Pettitte's Slider Still a Put-Away Pitch
Wednesday, June 6, 2012 at 7:56AM
David Golebiewski in Andy Pettitte, New York Yankees, Yankees

With the Yankees locked in a typically vicious AL East race and Michael Pineda out for the year, Andy Pettitte's return from retirement has morphed from a depth-adding bit of nostalgia to a crucial factor in the Bombers' playoff prospects. Pettitte, days from his 40th birthday, hasn't disappointed. The left-hander blanked the Rays over 7.1 innings last night, striking out ten batters while pulling the Yankees within a half-game of the division lead. Pettitte's slider was key, as he used it a quarter of the time and got five punch-outs with the pitch. That breaker is why Pettitte boasts the best K rate (8.1 per nine innings) since he left New York for Houston back in 2004.

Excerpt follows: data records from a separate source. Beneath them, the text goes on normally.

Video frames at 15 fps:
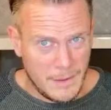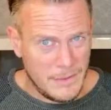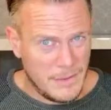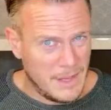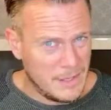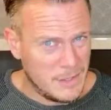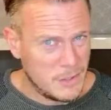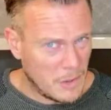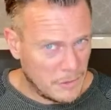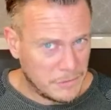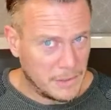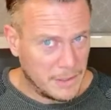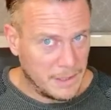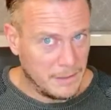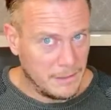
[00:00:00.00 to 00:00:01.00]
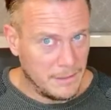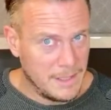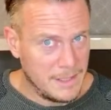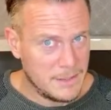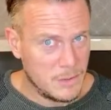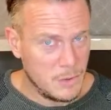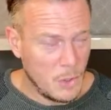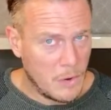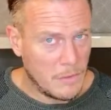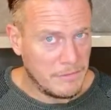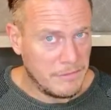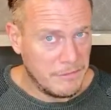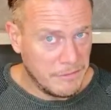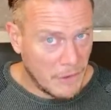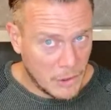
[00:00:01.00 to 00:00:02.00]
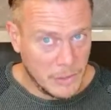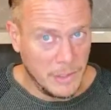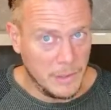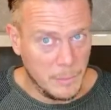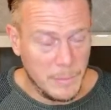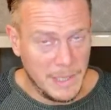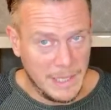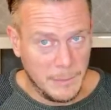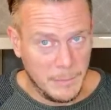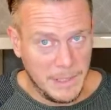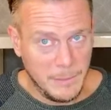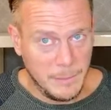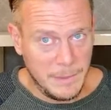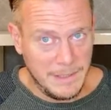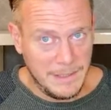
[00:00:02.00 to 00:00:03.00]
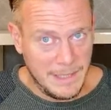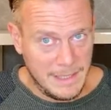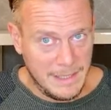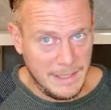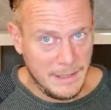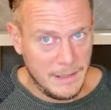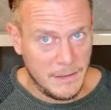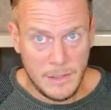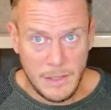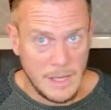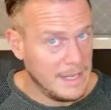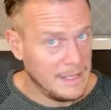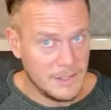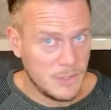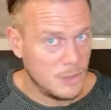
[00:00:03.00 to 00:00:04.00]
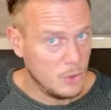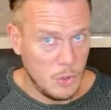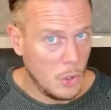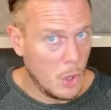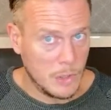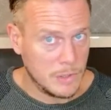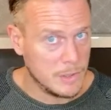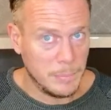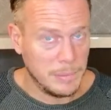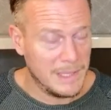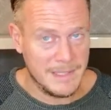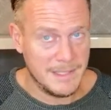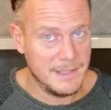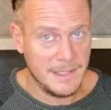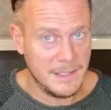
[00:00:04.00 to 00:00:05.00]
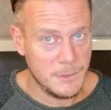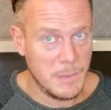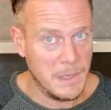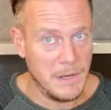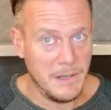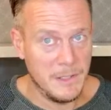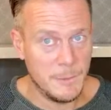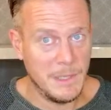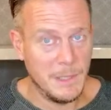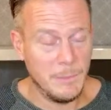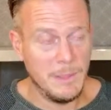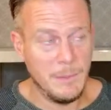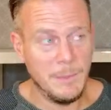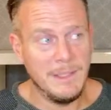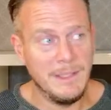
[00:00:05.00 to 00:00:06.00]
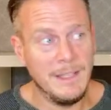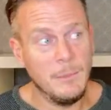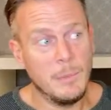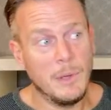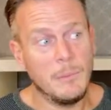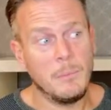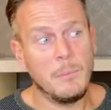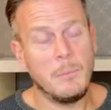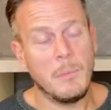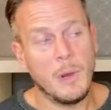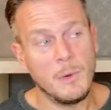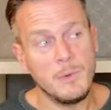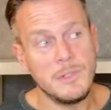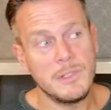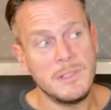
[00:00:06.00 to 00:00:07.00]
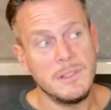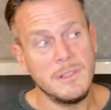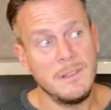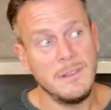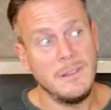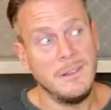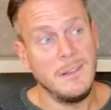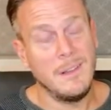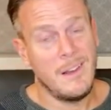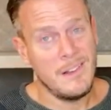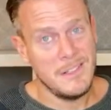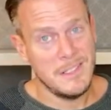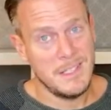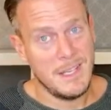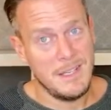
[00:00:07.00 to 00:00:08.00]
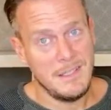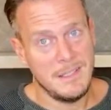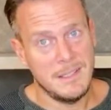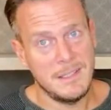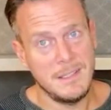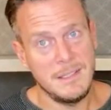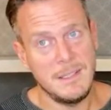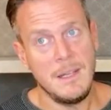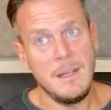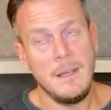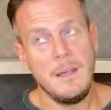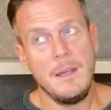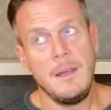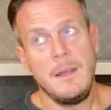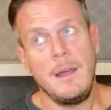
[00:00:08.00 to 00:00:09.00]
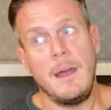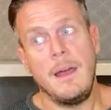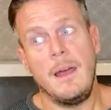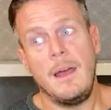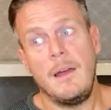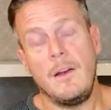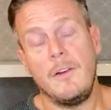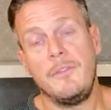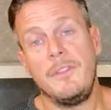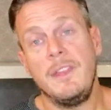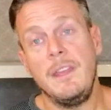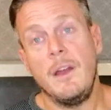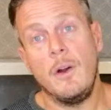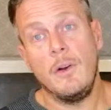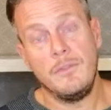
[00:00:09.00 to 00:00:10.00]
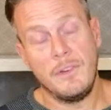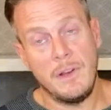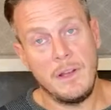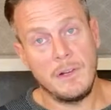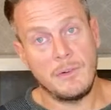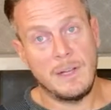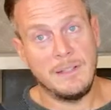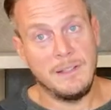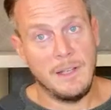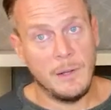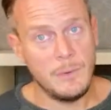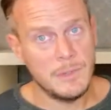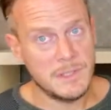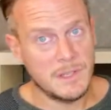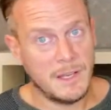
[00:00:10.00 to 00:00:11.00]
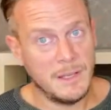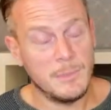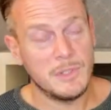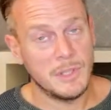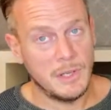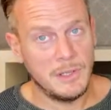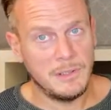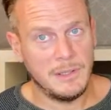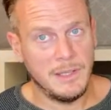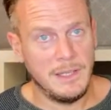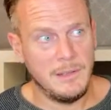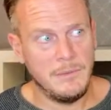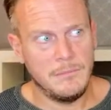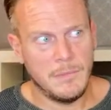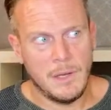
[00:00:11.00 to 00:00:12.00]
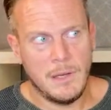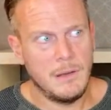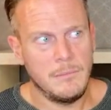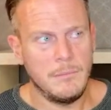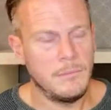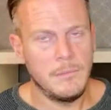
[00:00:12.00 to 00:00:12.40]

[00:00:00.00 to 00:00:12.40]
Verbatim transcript: They're suffering. It's not fun being BPD. It's not a pleasant experience being BPD, but most narcissists of the overt, grandiose type certainly are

Pettitte is doing a superb job of jumping ahead in the count, throwing a first-pitch strike nearly 68 percent of the time while throwing a nearly even distribution of fastballs, cutters and curveballs in first-pitch counts. But when he gets two strikes on the batter, it's time to break out the slider. Pettitte has tossed his slider nearly half of the time in two-strike counts. He's burying that slider low-and-away to fellow lefties with two strikes, and in on the knees of righties:

Pettitte's slider location with two strikes, 2012

A hanging two-strike slider from Pettitte is about as rare a sight as the Transit of Venus: Just three of his 75 two-strike sliders thrown (four percent) have been located high in the strike zone. While those low sliders are out of the zone, they're close enough that hitters down to their last strike haven't been able to lay off them:

Hitters' swing rate by pitch location vs. Pettitte's two-strike sliders, 2012

Opponents have chased 54 percent of Pettitte's two-strike sliders, well above the 46 percent average for starting pitchers in such situations. And those off-the-plate swings on two-strike sliders are producing precious little contact:

Hitters' contact rate by pitch location vs. Pettitte's two-strike sliders, 2012

Pettitte's slider has a 42 percent miss rate with two strikes (32 percent average for starters), and he has used his slider to record 21 of his 32 Ks this season. That, in turn, has helped him post the tenth-best ERA+ (156) among starters throwing at least 30 innings this season. Not bad for a greybeard who started the spring merely throwing batting practice.